I can’t get a further address on that site without paying, which I’m prepared to do if it comes to it, unemployment be damned, but on the next search page I find a small news article about a Lothian Arts Festival. It mentions some local shops that were set up by grant initiatives and that have stalls at the festival. One is calledCandlewick, and the owner is mentioned – Ailsa Hoyle. Candlewick has a website and a Facebook page. I’ve found her. At least I hope it’s her. I stare at the phone number that almost throbs its presence through the screen. I have to call it. But what will I say? How do I even go about starting this conversation without looking like a crazy person? I need to lie, I know that, but what lie to tell?

I look at the old notebook and it comes to me. Westlands. That’s how I’ll ask her. I use the landline to block the caller ID, but still I pace the room for a few minutes, sucking on my e-cig, before I brave pressing the dial button.Okay, I think eventually, my whole body tingling hot.Just do it. Call. She’s probably not even there.

She is there. My heart leaps to my mouth as the shop assistant calls her to the phone.

‘This is Ailsa, how can I help?’ Her accent is strong. I can imagine that voice, unleashed from the telephone middle-class politeness, screaming at Rob.

‘Hello,’ I say, deepening my own voice and smoothing it, just as I’d do when taking calls at the clinic. ‘I’m sorry to bother you at work, but I wondered if I could have a few moments of your time. I’m writing a paper on the effectiveness of the Westlands Clinic,’ I suddenly realise I have no idea where the clinic was or any of the doctors’ names, and that I’m woefully underprepared to carry this deception through if she starts to question me, ‘and I believe your brother was there for a time. Robert Dominic Hoyle? I’ve been trying to locate him, but he’s not appearing on any records anywhere. I wondered if perhaps you had a contact number for him, or could pass mine on.’

‘Westlands?’ she barks out a laugh. ‘Aye, I remember it. Complete waste of time. Robbie was back on the gear within days of getting out of there.

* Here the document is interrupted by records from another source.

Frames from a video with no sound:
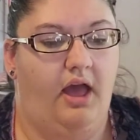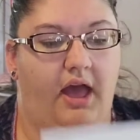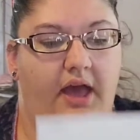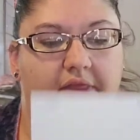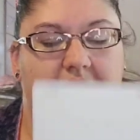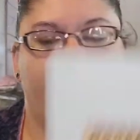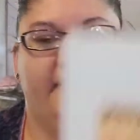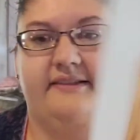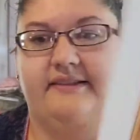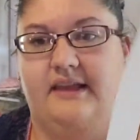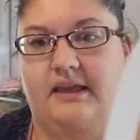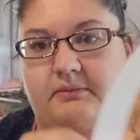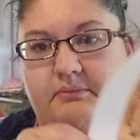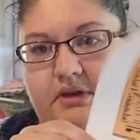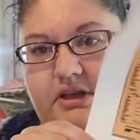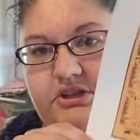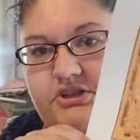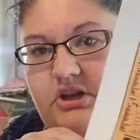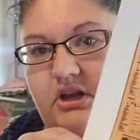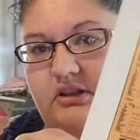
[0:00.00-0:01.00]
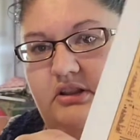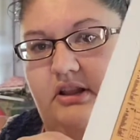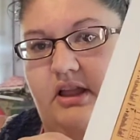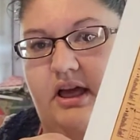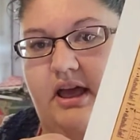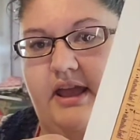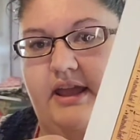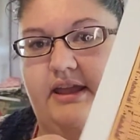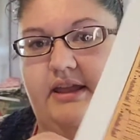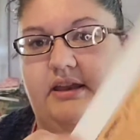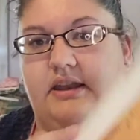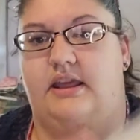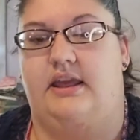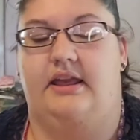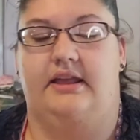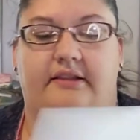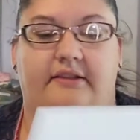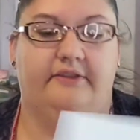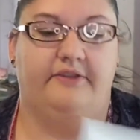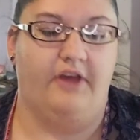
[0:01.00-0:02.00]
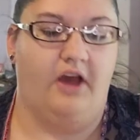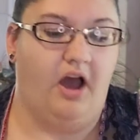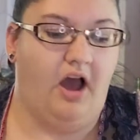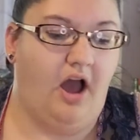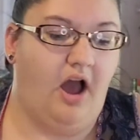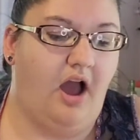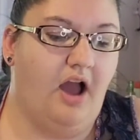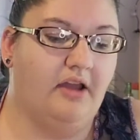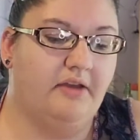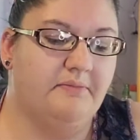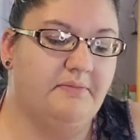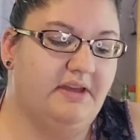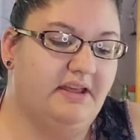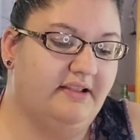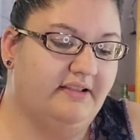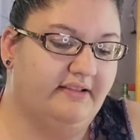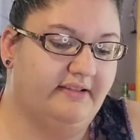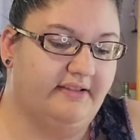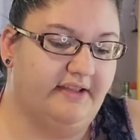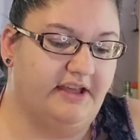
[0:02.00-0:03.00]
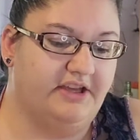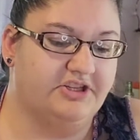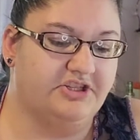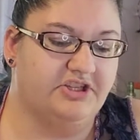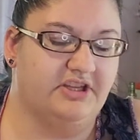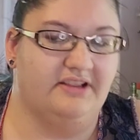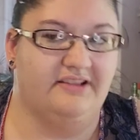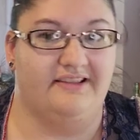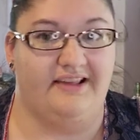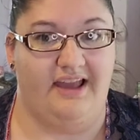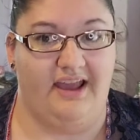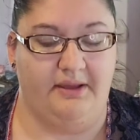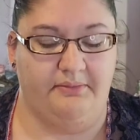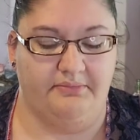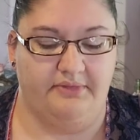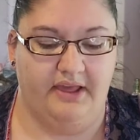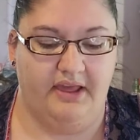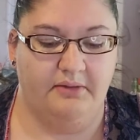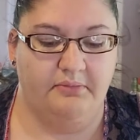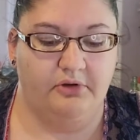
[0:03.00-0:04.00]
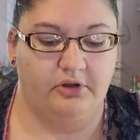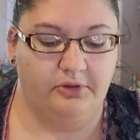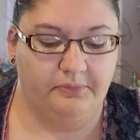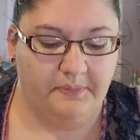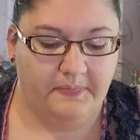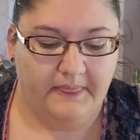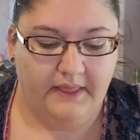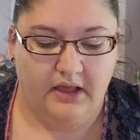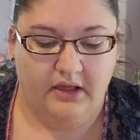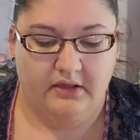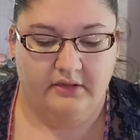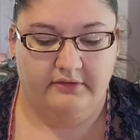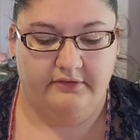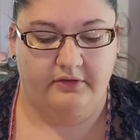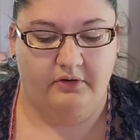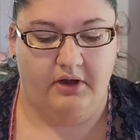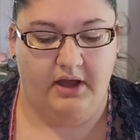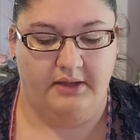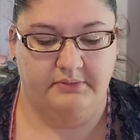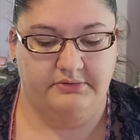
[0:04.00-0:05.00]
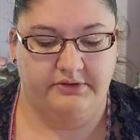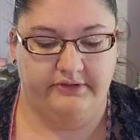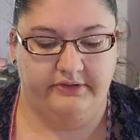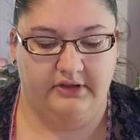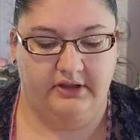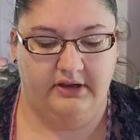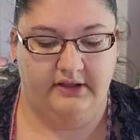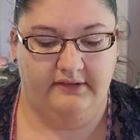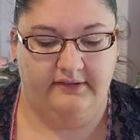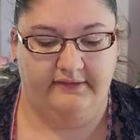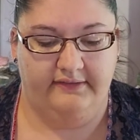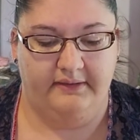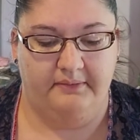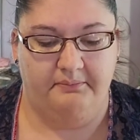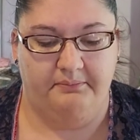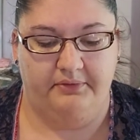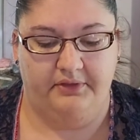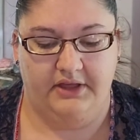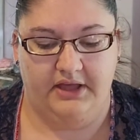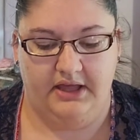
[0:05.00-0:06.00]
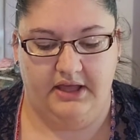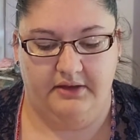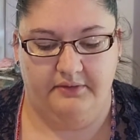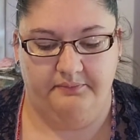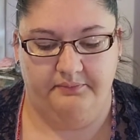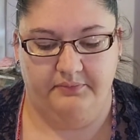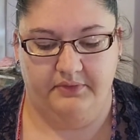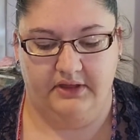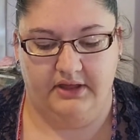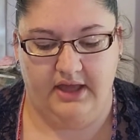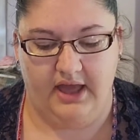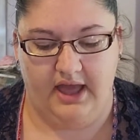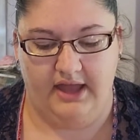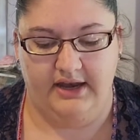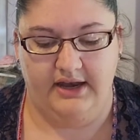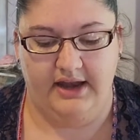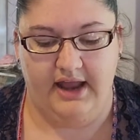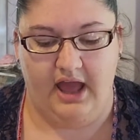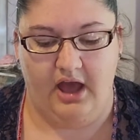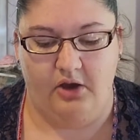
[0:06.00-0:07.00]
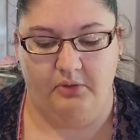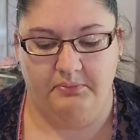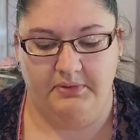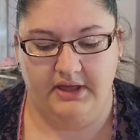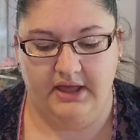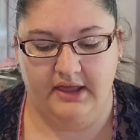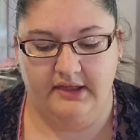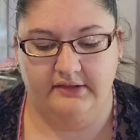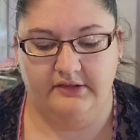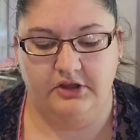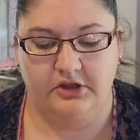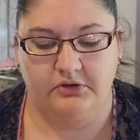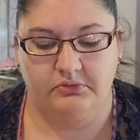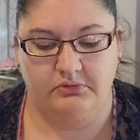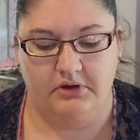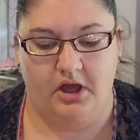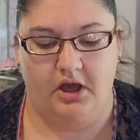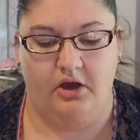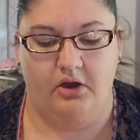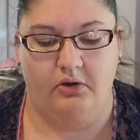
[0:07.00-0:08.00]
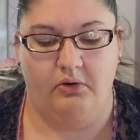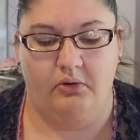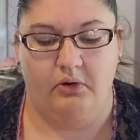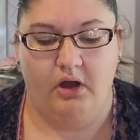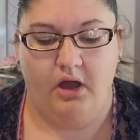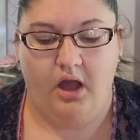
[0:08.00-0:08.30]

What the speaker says: this image online. It's the Hogmeade station timetable. So I'm just gonna simply cut it out, because you know,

Then he stole money from my purse and fucked off in the night. Sorry about the language.’ She pauses, perhaps lost in angry memories of her own. ‘But I cannae help you, I’m afraid. I never heard from him again. He’s probably dead or close to it in an alleyway somewhere.’

‘I’m sorry to hear that.’ My heart is in my mouth.

‘Don’t be,’ she says. ‘It was a long time ago. And he was a wee shite, he really was. You can’t cure them all.’

I apologise for disturbing her day, and mutter a polite goodbye, but she’s already hung up. I throw away my cold coffee and make a new one, just for the sake of doing something as it all sinks in. It’s actually possible. What Adele suspects could well be true. I’m only just beginning to see that. For all my questions I was pretty certain, deep down, that Rob must be still alive. These things don’t happen in real life. Murder. Hidden bodies. Only on the news and in films and books. Not in my mundane, dull existence. I ignore the coffee and find a forgotten bottle of gin left over from Christmas at the back of the cupboard. I’ve got no tonic, but I add diet Coke to a generous measure and take a long swallow to calm down before grabbing some of Adam’s drawing paper and getting a pen. I need to think this through. I start with a list.